Beta-blocker therapy appeared to be ineffective at reducing death, reinfarction or hospitalisation for heart failure among patients discharged after invasive care for a myocardial infarction (MI) who had a left ventricular ejection fraction (LVEF) above 40%, results of the REBOOT trial presented at the European Society of Cardiology (ESC) 2025 congress (29 August–1 September, Madrid, Spain) and published in the New England Journal of Medicine have shown.
The results of the trial run counter to decades of practice, the study’s investigators have said, with evidence supporting the practice of beta-blocker therapy in this patient population having largely been gathered prior to the time of routine reperfusion, invasive management, potent antiplatelet therapies and statins. The findings, they state, justify a re-examination of the role of beta-blockers, particularly among patients with uncomplicated MI and LVEF >40% in whom the benefits of beta-blockers are not well established—unlike with reduced LVEF (≤40%).
“REBOOT will change clinical practice worldwide,” says Borja Ibáñez (Centro Nacional de Investigaciones Cardiovasculares, Madrid, Spain) who presented the results at ESC 2025 and served as the trial’s principal investigator. “Currently, more than 80% of patients with uncomplicated myocardial infarction are discharged on beta blockers. The REBOOT findings represent one of the most significant advances in heart attack treatment in decades.”
The investigator-initiated randomised open blinded-endpoint REBOOT trial was conducted at 109 centres across Spain and Italy. Patients with MI (with or without ST-segment elevation) were eligible for enrolment if they underwent invasive management during the index hospitalisation and had a predischarge LVEF >40%, with no history or signs of heart failure. Patients were randomised 1:1 to beta-blocker or no beta-blocker therapy. The primary endpoint was a composite of all-cause mortality, nonfatal reinfarction or heart failure admission.
Among 8,505 patients who underwent randomisation, the mean age was 61 years and 19.3% were women. A total of 10% had a prior MI and 12% were on beta-blocker treatment before the index hospitalisation.
After a median follow-up of 3.7 years, the primary composite outcome of all-cause death, nonfatal reinfarction or heart failure admission occurred in a similar proportion of patients in each group: 22.5/1,000 patient-years in beta-blocker group and 21.7/1,000 patient-years in the no beta-blocker group.
All-cause mortality occurred in 11.2 and 10.5/1,000 patient-years on beta-blocker therapy and no-beta blocker therapy, respectively. Non-fatal reinfarction occurred in 10.2 and 10.1/1,000 patient-years, respectively, while heart failure admission occurred in 2.7 and 3.0/1,000 patient-years, respectively.
Regarding safety, admission for stroke occurred in 2.6/1,000 patient-years in the beta-blocker group and 1.7/1,000 patient-years in the no beta-blocker group. Admission for symptomatic advanced atrioventricular block occurred in 0.5 of patients in the beta-blocker group and 0.4/1,000 patient-years of patients in the no beta-blocker group.
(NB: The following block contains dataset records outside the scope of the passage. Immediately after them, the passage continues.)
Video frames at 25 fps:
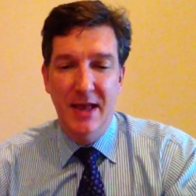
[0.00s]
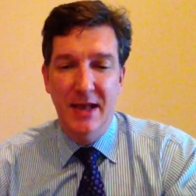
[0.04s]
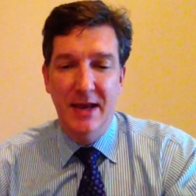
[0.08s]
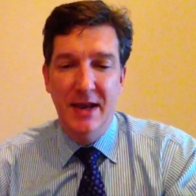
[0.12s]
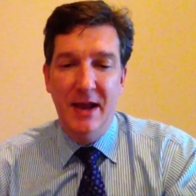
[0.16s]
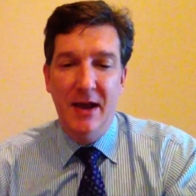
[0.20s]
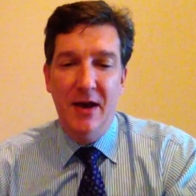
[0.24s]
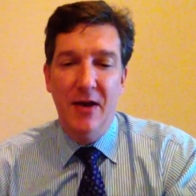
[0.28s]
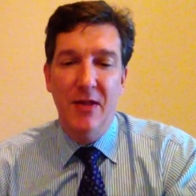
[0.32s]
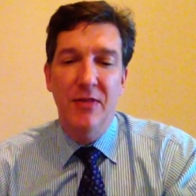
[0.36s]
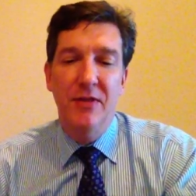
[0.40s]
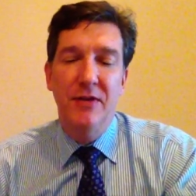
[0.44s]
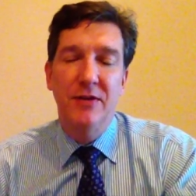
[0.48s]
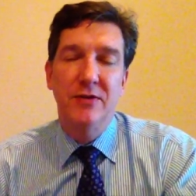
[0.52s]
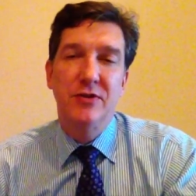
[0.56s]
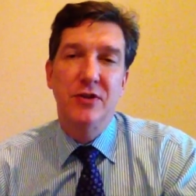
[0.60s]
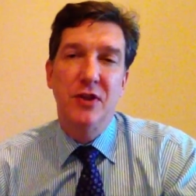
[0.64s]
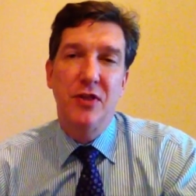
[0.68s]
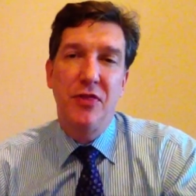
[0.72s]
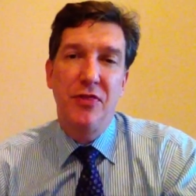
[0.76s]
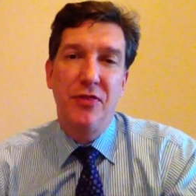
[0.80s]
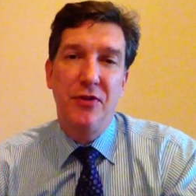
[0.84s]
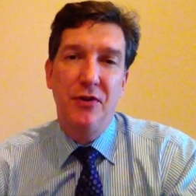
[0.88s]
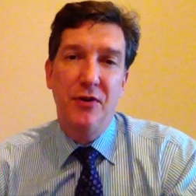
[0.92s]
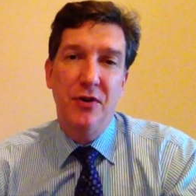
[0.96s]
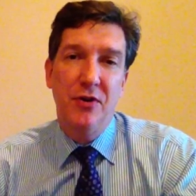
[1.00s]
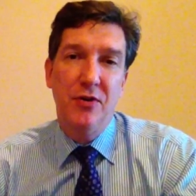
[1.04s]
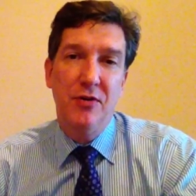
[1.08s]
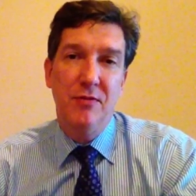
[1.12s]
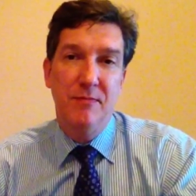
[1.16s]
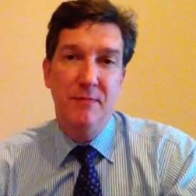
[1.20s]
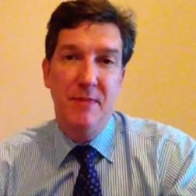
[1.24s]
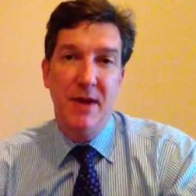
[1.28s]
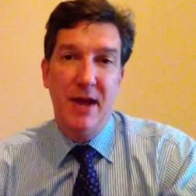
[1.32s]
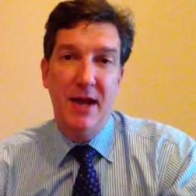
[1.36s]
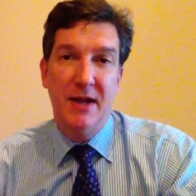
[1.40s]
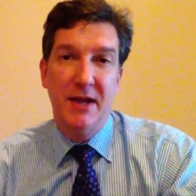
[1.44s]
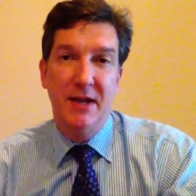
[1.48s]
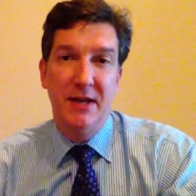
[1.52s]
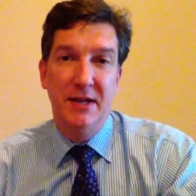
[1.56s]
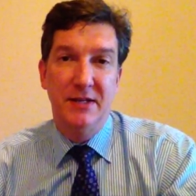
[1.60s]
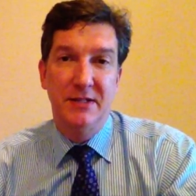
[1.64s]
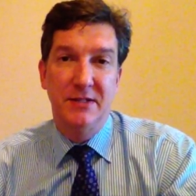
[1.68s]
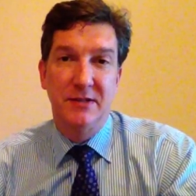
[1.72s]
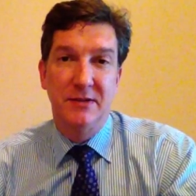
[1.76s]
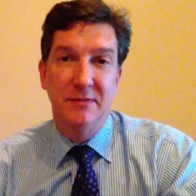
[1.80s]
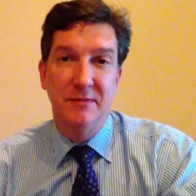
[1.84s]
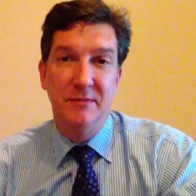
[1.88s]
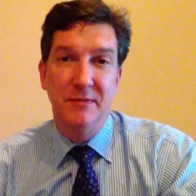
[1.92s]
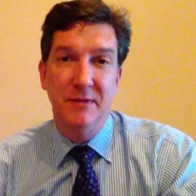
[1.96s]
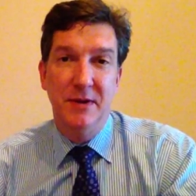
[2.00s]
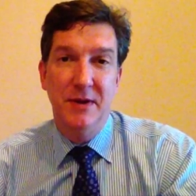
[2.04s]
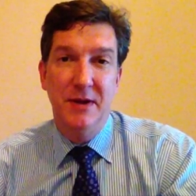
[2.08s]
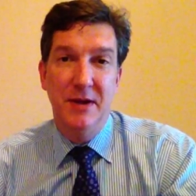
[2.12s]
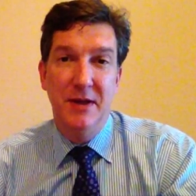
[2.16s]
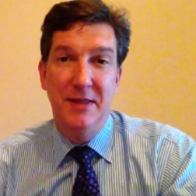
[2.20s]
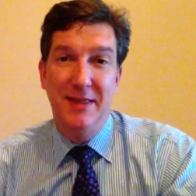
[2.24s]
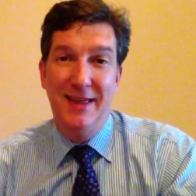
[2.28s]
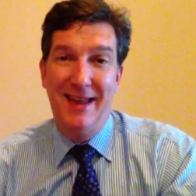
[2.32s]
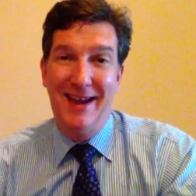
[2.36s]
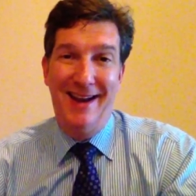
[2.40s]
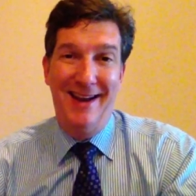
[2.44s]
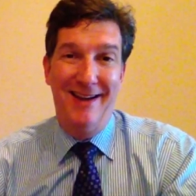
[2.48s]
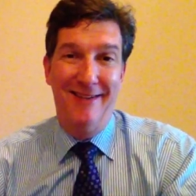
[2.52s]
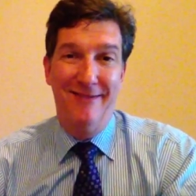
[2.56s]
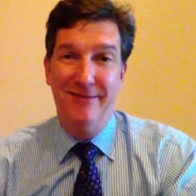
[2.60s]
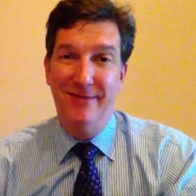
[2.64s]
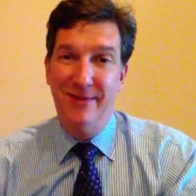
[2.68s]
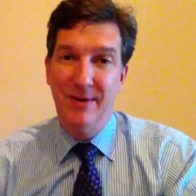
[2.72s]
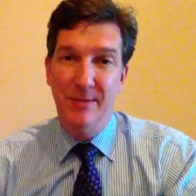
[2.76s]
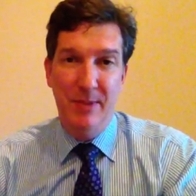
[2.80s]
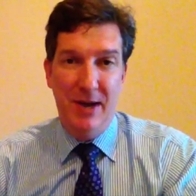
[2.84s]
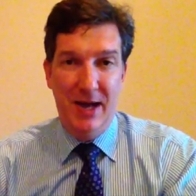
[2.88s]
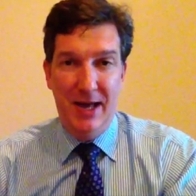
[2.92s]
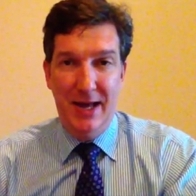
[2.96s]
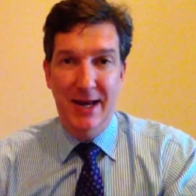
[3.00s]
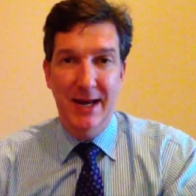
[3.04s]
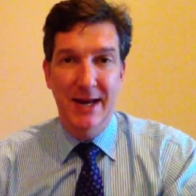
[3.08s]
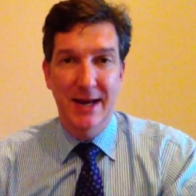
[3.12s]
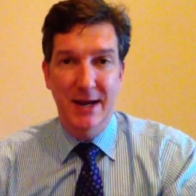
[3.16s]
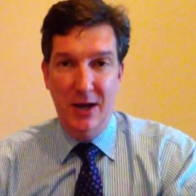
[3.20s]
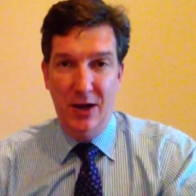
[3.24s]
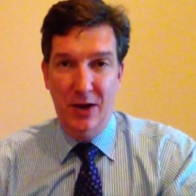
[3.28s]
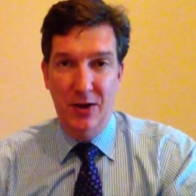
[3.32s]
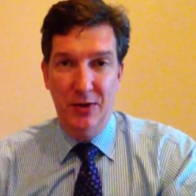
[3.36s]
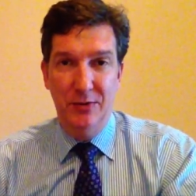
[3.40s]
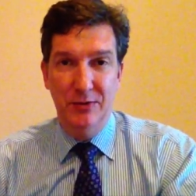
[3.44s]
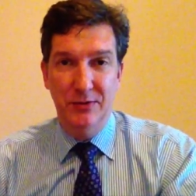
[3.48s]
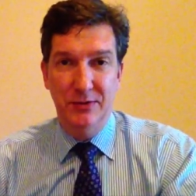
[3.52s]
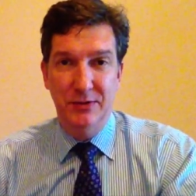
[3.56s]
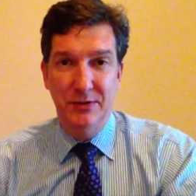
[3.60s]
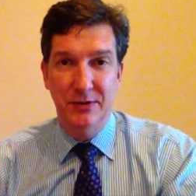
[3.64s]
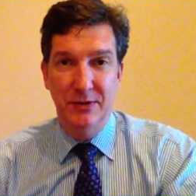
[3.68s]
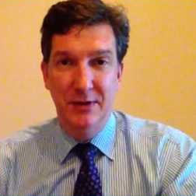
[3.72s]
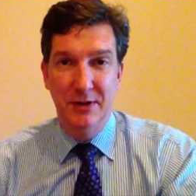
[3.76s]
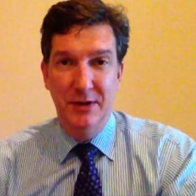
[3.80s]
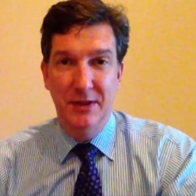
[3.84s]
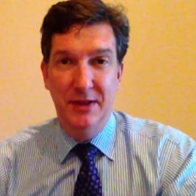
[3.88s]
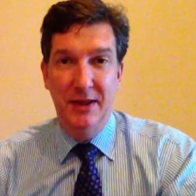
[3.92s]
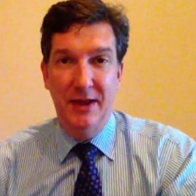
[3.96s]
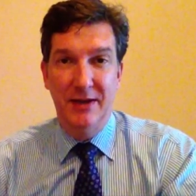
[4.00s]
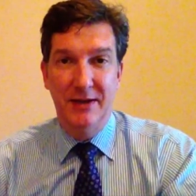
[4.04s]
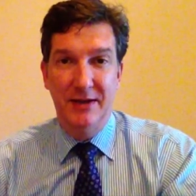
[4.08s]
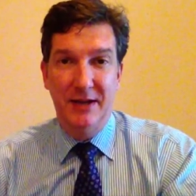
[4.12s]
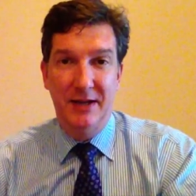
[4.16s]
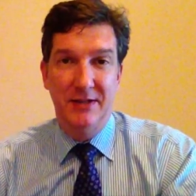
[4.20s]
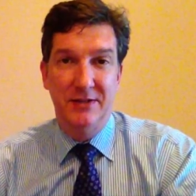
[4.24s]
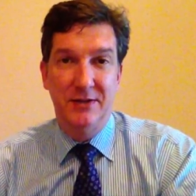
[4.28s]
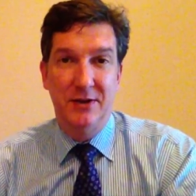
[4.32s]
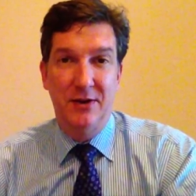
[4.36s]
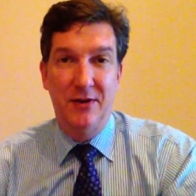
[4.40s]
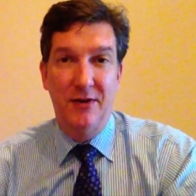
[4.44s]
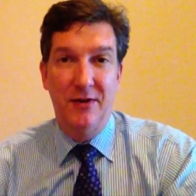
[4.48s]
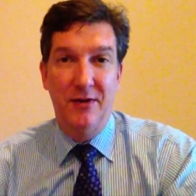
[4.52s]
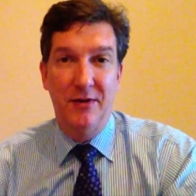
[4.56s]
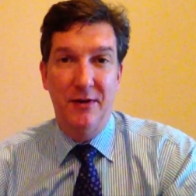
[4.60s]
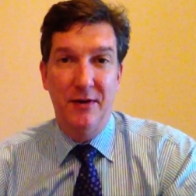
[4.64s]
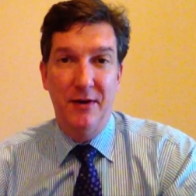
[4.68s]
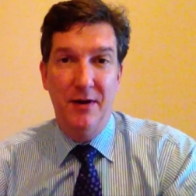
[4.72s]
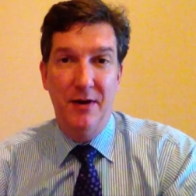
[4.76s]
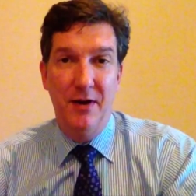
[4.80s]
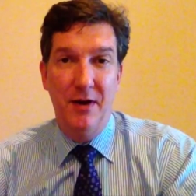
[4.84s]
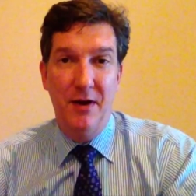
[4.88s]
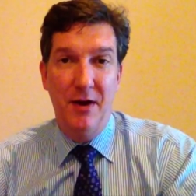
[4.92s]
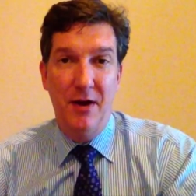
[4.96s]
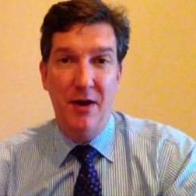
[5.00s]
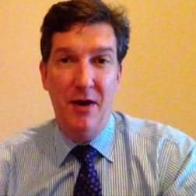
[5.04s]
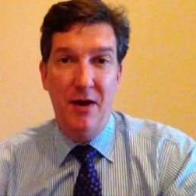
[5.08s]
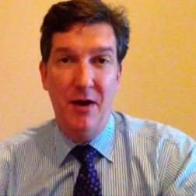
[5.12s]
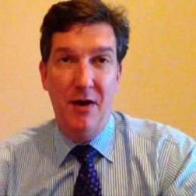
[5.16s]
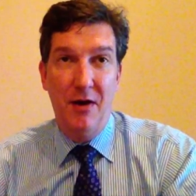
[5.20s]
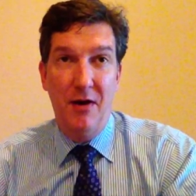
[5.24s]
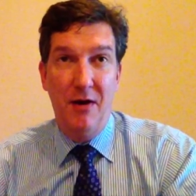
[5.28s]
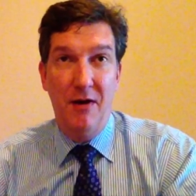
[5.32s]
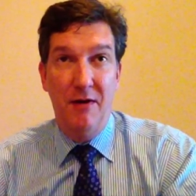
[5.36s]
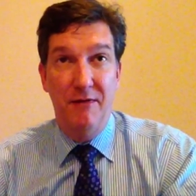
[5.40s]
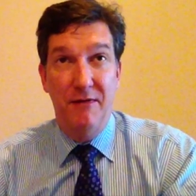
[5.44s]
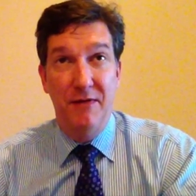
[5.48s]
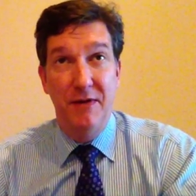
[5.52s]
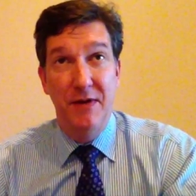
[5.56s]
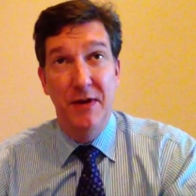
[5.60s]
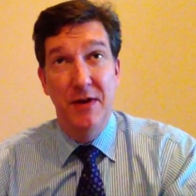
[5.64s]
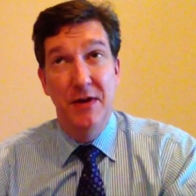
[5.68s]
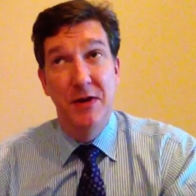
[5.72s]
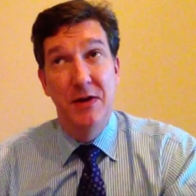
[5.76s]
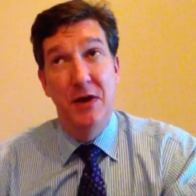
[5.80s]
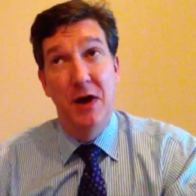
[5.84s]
Now, there's a third mechanism that everybody knows that takes care of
There appeared to be an absence of benefit with beta-blockers across the prespecified subgroups. However, fewer events were noted in patients with mildly reduced LVEF (40−49%) on beta-blockers vs. no beta-blockers, although low patient numbers limit interpretability.
A subgroup analysis found that women treated with beta blockers experienced more adverse events. Results showed women treated with beta-blockers had a 2.7% higher absolute risk of mortality compared to those not treated with beta-blockers during the 3.7 years of follow-up of the study. The elevated risk when treated with beta-blockers was restricted to women with a complete normal cardiac function after a heart attack (LVEF of 50% or higher). Those with a mild deterioration in cardiac function did not have an excess risk of adverse outcomes when treated with beta-blockers.